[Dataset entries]
■ ■ ■ ■

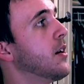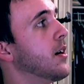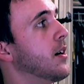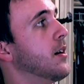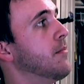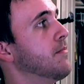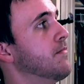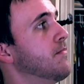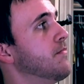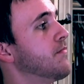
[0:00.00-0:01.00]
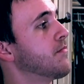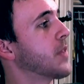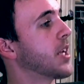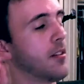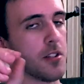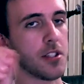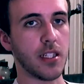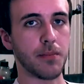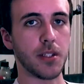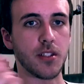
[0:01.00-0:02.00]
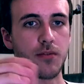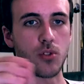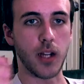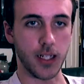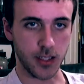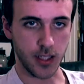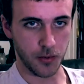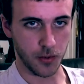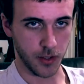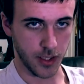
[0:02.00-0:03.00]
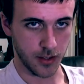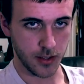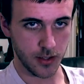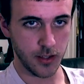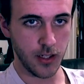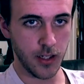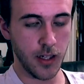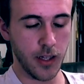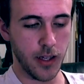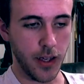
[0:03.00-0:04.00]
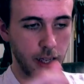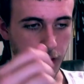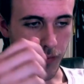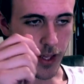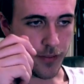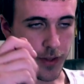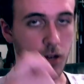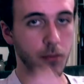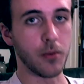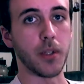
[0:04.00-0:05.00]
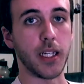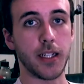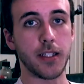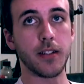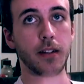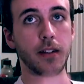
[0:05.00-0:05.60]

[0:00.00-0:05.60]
Kind of little snippets of tracks got released. And then the album leaked.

■ ■ ■ ■

Drop the images; return the entries above exactly as they appear.

[0:00.00-0:01.00]
[0:01.00-0:02.00]
[0:02.00-0:03.00]
[0:03.00-0:04.00]
[0:04.00-0:05.00]
[0:05.00-0:05.60]

[0:00.00-0:05.60]
Kind of little snippets of tracks got released. And then the album leaked.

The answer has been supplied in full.